Columnas

Sufragio en prisión

Raúl Contreras Bustamante

En el mes de junio del año 2018, dos ciudadanos tzotziles recluidos en prisión preventiva en un centro penitenciario de Cintalapa, Chiapas, a quienes no se les había dictado sentencia condenatoria, interpusieron ante el Tribunal Electoral del Poder Judicial sendos juicios para la protección de sus derechos políticos electorales.

Dentro de los agravios argüidos se impugnó la omisión del Instituto Nacional Electoral de emitir los lineamientos que regularan el derecho a votar de las personas que se encuentran confinadas sin haber sido sentenciadas.

La lógica imperante de la Sala Superior del Tribunal Electoral en la resolución correspondiente fue que las personas en prisión que no han sido sentenciadas tienen derecho a votar, porque se encuentran amparadas bajo la presunción de inocencia, derecho fundamental consagrado en nuestra Constitución y diversos tratados internacionales.

Así, a partir de lo resuelto, se ordenó al INE implementar un programa para tratar de garantizar el voto de Personas en Prisión Preventiva (PPP), antes del año 2024. Para ello, el instituto planea realizar una prueba piloto en los próximos comicios de junio, la cual en esta ocasión sólo contemplará en exclusiva la elección de diputados federales.

Según datos reportados por el Órgano Administrativo Desconcentrado de Prevención y Readaptación Social, existen 92,821 personas en nuestro país que se encuentran privadas de su libertad sin una condena que los haya sentenciado.

Para dicha prueba piloto se eligieron cinco centros de reclusión federales en los que se llevará a cabo este ejercicio; cuatro de ellos son para hombres y uno, para mujeres.
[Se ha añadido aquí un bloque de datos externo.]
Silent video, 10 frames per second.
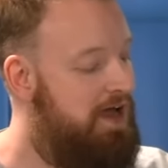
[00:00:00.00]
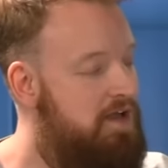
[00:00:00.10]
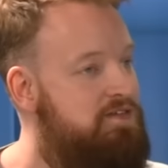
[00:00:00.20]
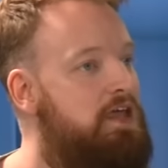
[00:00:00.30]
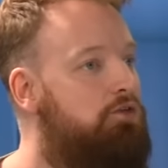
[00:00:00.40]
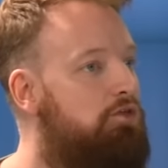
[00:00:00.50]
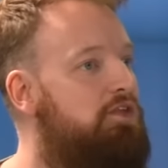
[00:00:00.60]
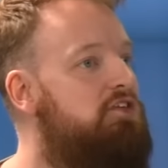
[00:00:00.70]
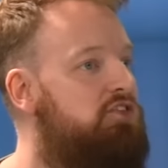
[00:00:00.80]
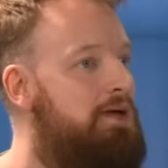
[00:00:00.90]
and neither of
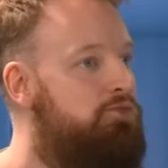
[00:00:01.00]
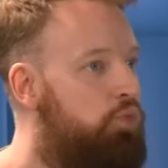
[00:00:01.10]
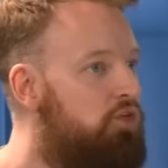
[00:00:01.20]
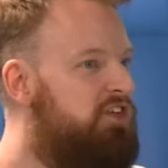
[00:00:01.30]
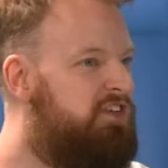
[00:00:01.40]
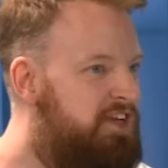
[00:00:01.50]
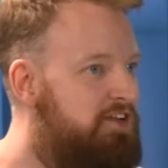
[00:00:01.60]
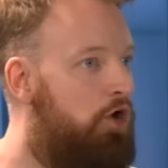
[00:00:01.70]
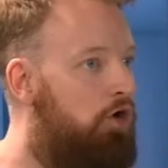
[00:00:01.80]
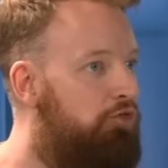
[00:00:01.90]
these teams want to
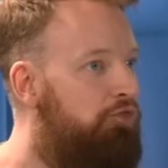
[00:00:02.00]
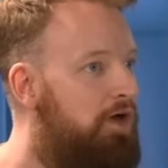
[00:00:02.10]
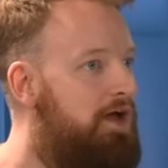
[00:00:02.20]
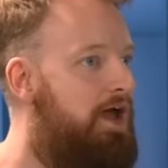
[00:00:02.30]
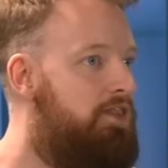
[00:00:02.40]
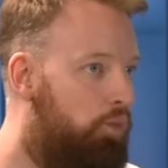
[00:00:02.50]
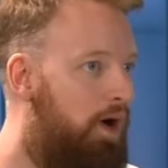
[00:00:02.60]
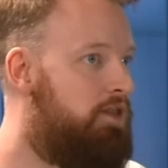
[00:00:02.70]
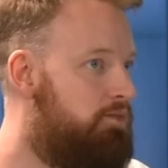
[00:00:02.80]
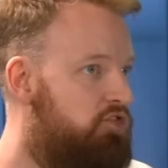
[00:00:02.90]
sit off in the
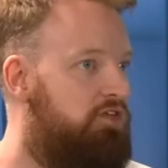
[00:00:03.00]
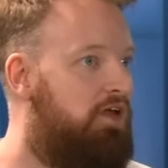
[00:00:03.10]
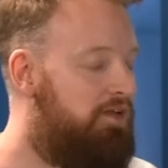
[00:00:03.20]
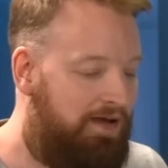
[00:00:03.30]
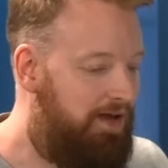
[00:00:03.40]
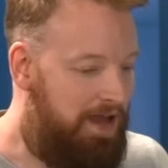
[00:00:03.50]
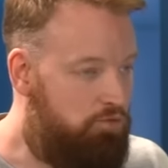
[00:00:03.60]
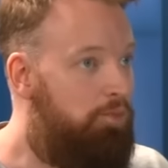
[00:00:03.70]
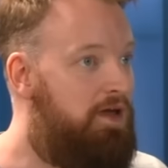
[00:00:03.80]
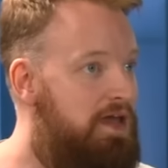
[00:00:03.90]
way that Madrid, like, it
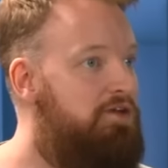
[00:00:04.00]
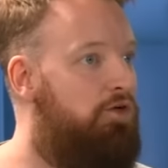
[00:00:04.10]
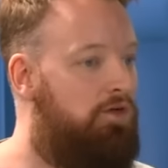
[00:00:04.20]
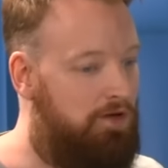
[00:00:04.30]
will be even.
El tamaño de la muestra será de 2,185 personas, 1,680 (76.9%) son hombres y 505 (23.1%) son mujeres.

Sin duda, se trata de una nueva interpretación evolutiva de los derechos políticos electorales, debido a que la implementación de la votación de las Personas en Prisión Preventiva supone una serie de grandes retos futuros, no sólo para la autoridad electoral, sino para todas aquellas instituciones que incidan en el éxito de esta votación sui generis.

Como consecuencia de este modelo de votación surgen diferentes cuestiones interesantes, entre ellas: ¿Cómo será el proceso para la obtención, actualización o reposición de la credencial para votar de aquellas personas que carezcan de ella y ya se encuentren en prisión preventiva? ¿De qué manera funcionará la ausencia de ciudadanos en las casillas, pues será el personal del INE el que operará dichos centros de votación?
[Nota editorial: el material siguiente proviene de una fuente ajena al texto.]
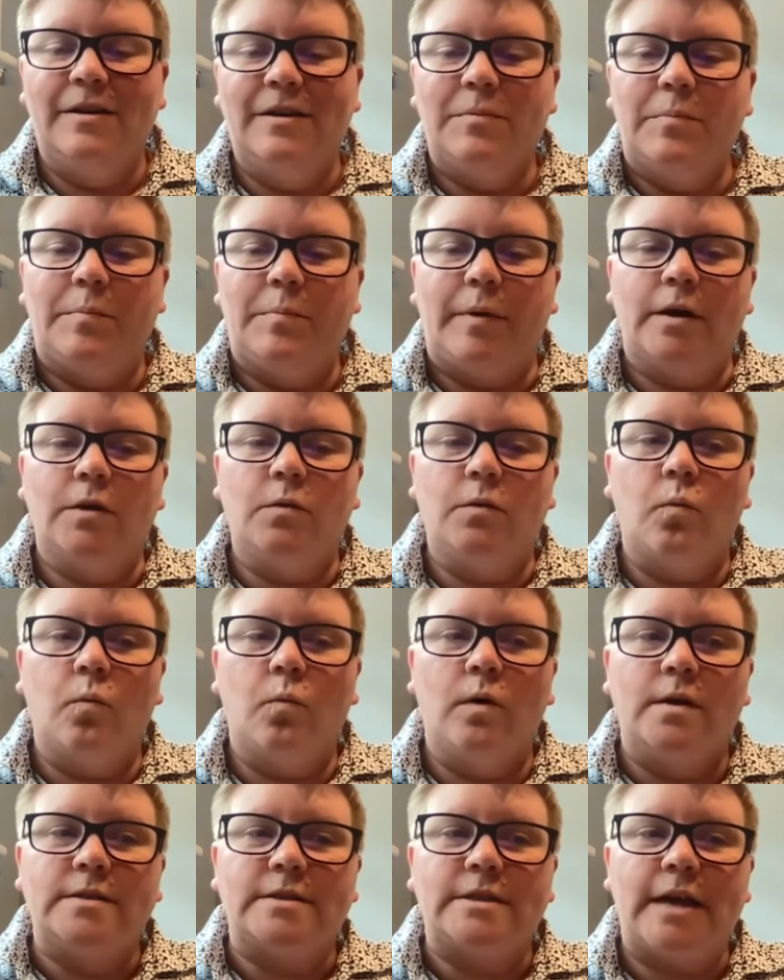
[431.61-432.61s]
But
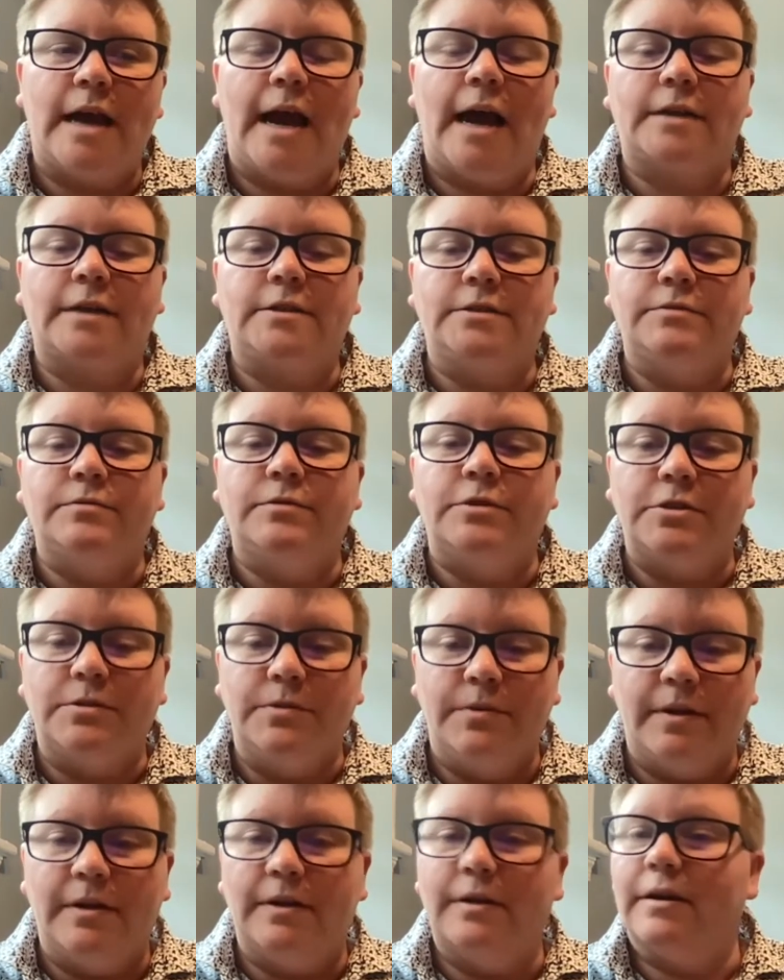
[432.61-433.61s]
once active
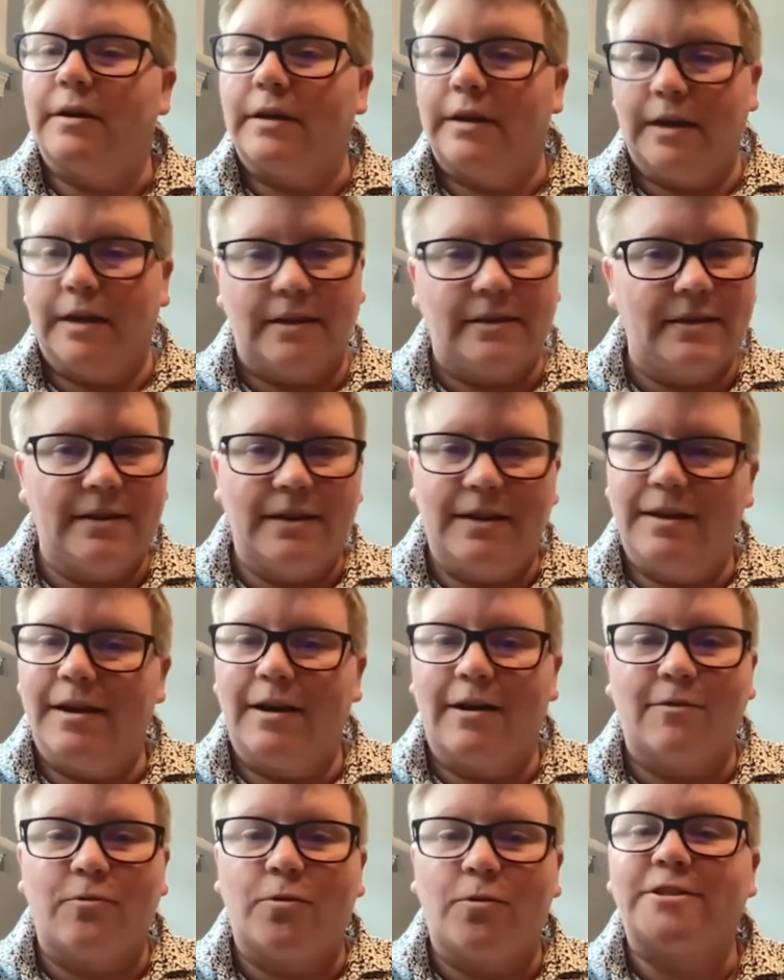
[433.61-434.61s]
duty, again,
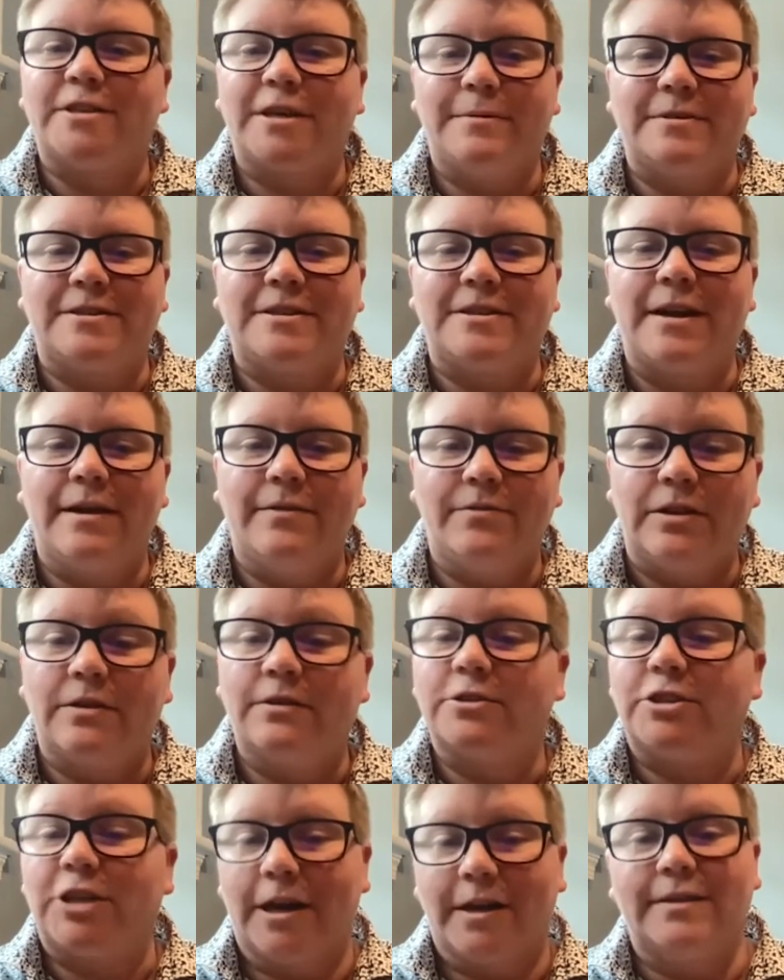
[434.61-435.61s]
Air Force, same as the Navy, they're
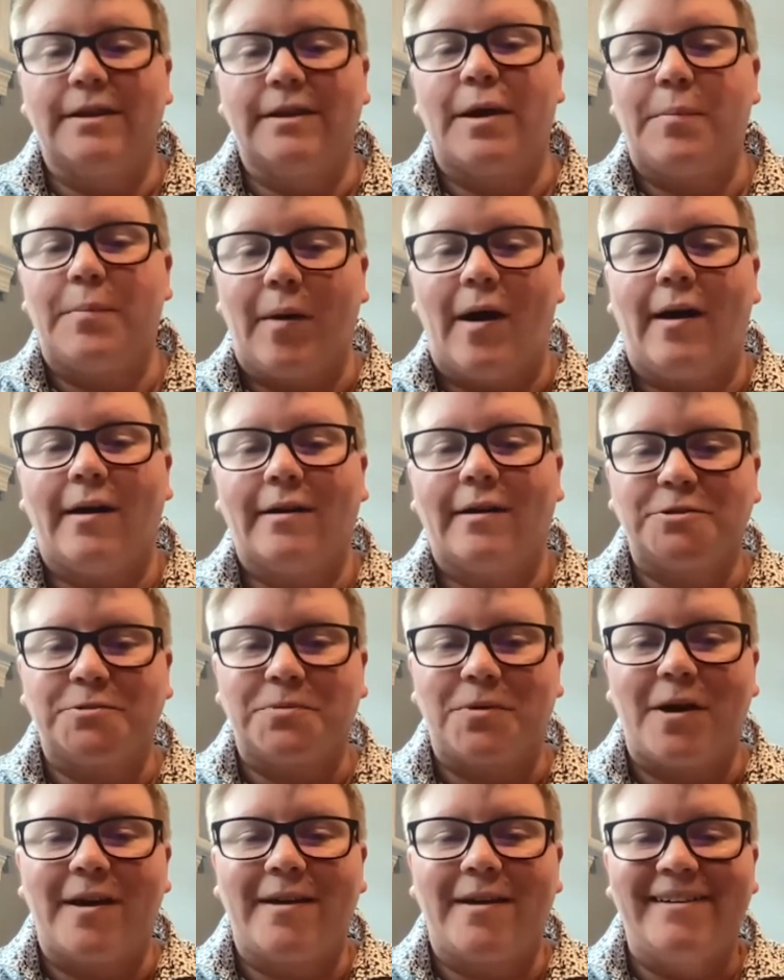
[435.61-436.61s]
checking that box,
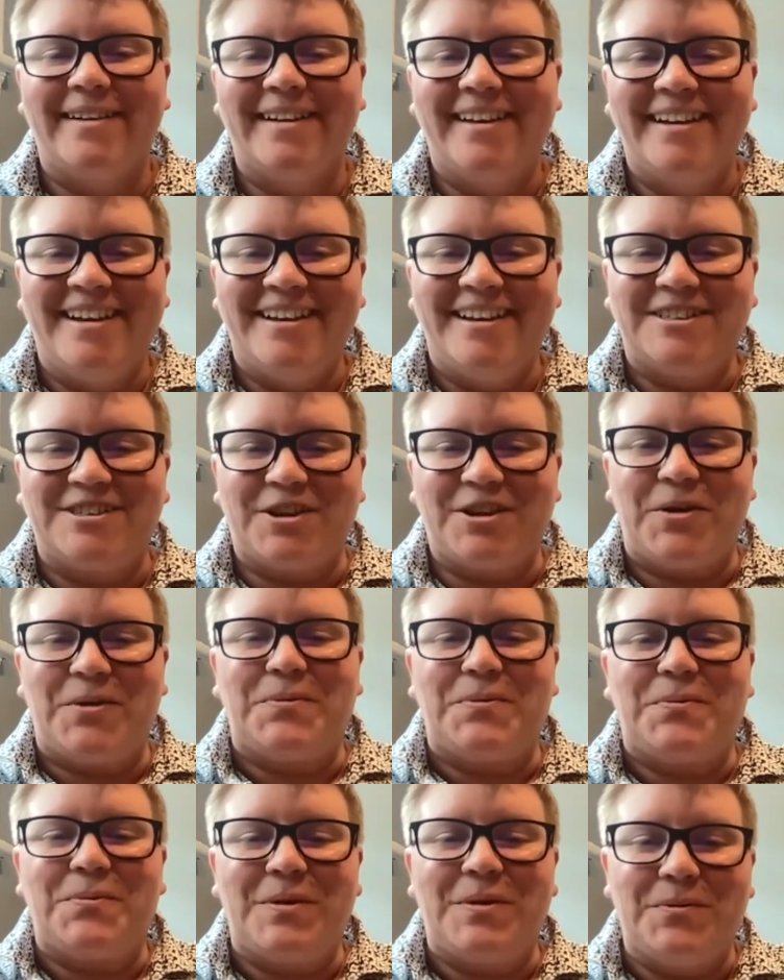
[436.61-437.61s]
right?
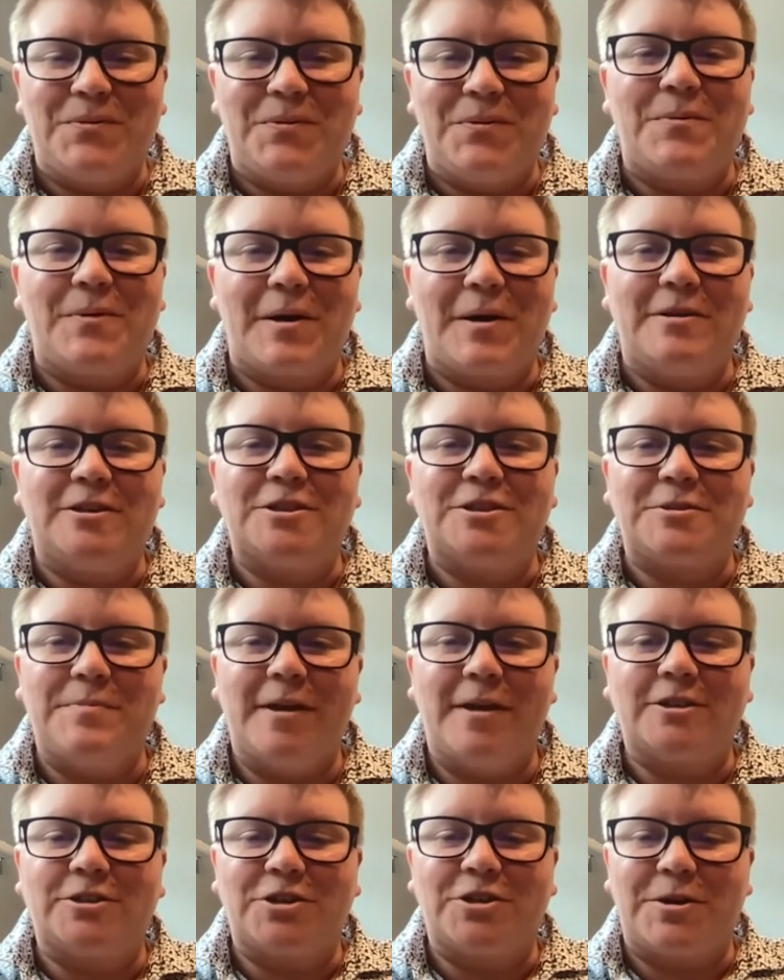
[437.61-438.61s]
So we want to just
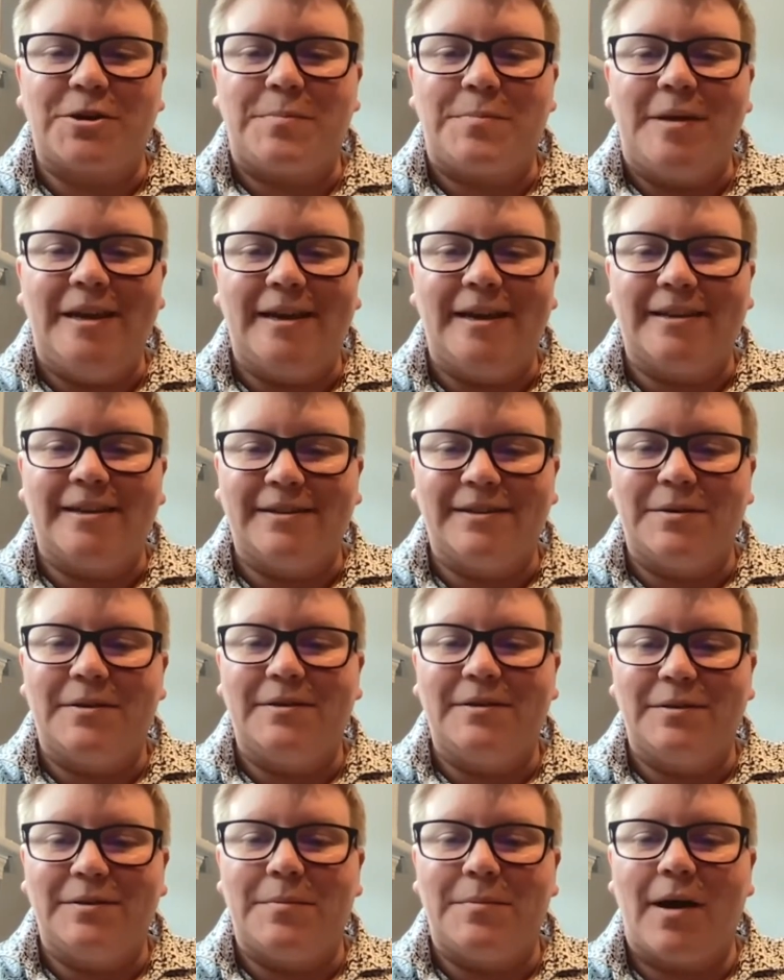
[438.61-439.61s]
make sure, a peek
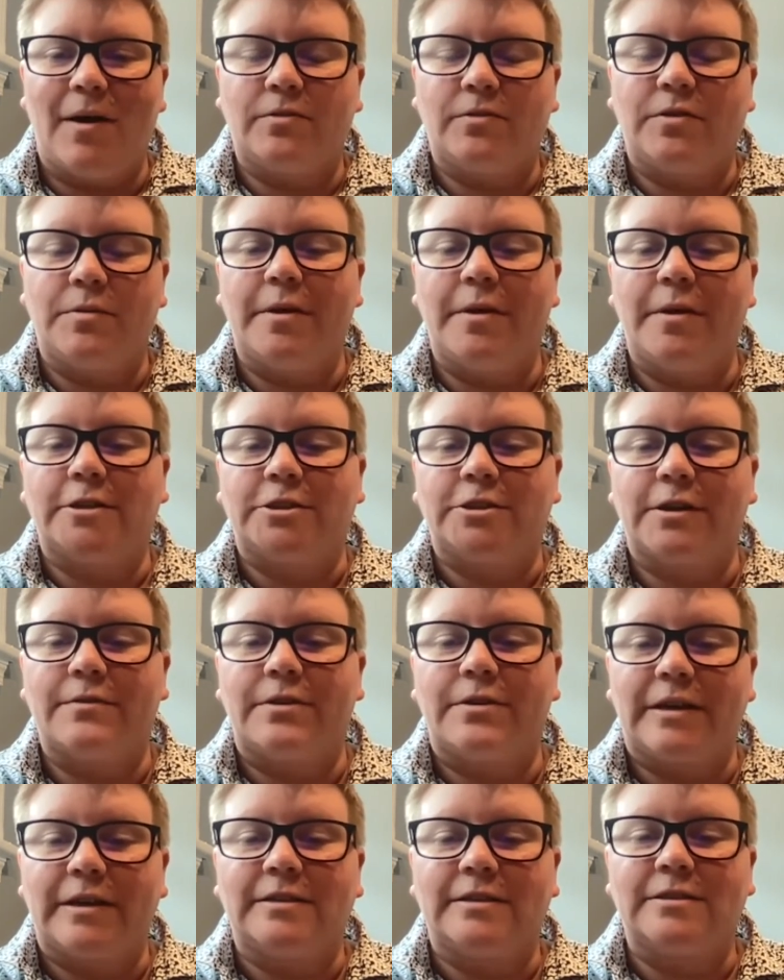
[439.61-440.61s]
in the mouth to make sure
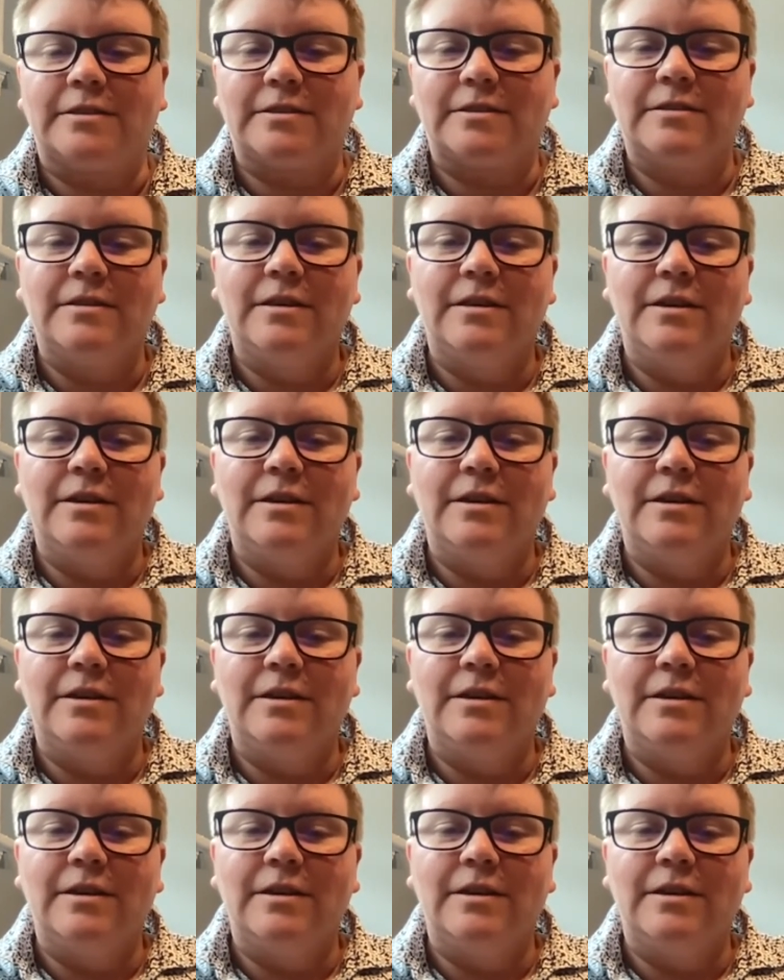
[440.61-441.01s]
everything's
Otras cuestiones relevantes a tomar en cuenta serán la seguridad de la integridad física del personal electoral; el riesgo de que el voto emitido sea coactivo, pues para nadie es un secreto el autogobierno que opera en muchas de las cárceles mexicanas; así como la ausencia de representantes de los partidos políticos en los centros de votación dentro de los centros penitenciarios, entre otras cosas.

Ahora que se habla de que los derechos humanos son absolutos y que todos los ciudadanos tienen derecho a votar y ser votados, queda la duda si esto es totalmente extensivo a quienes están privados de la libertad sin haber sido declarados culpables.

Este ejercicio procurará tratar de estudiar el derecho al voto de dichas personas. Pero queda en duda si podría aceptarse también que pueden ser votados y, por ende, realizar proselitismo durante su confinamiento.

En conclusión, la consideración del derecho al voto de las personas en prisión preventiva —en el futuro— deberá ir acompañada de un diseño normativo cuidadoso para que en verdad contribuya al desarrollo democrático.

Como Corolario la frase del escritor estadunidense Elbert Hubbard: “La responsabilidad es el precio de la libertad”.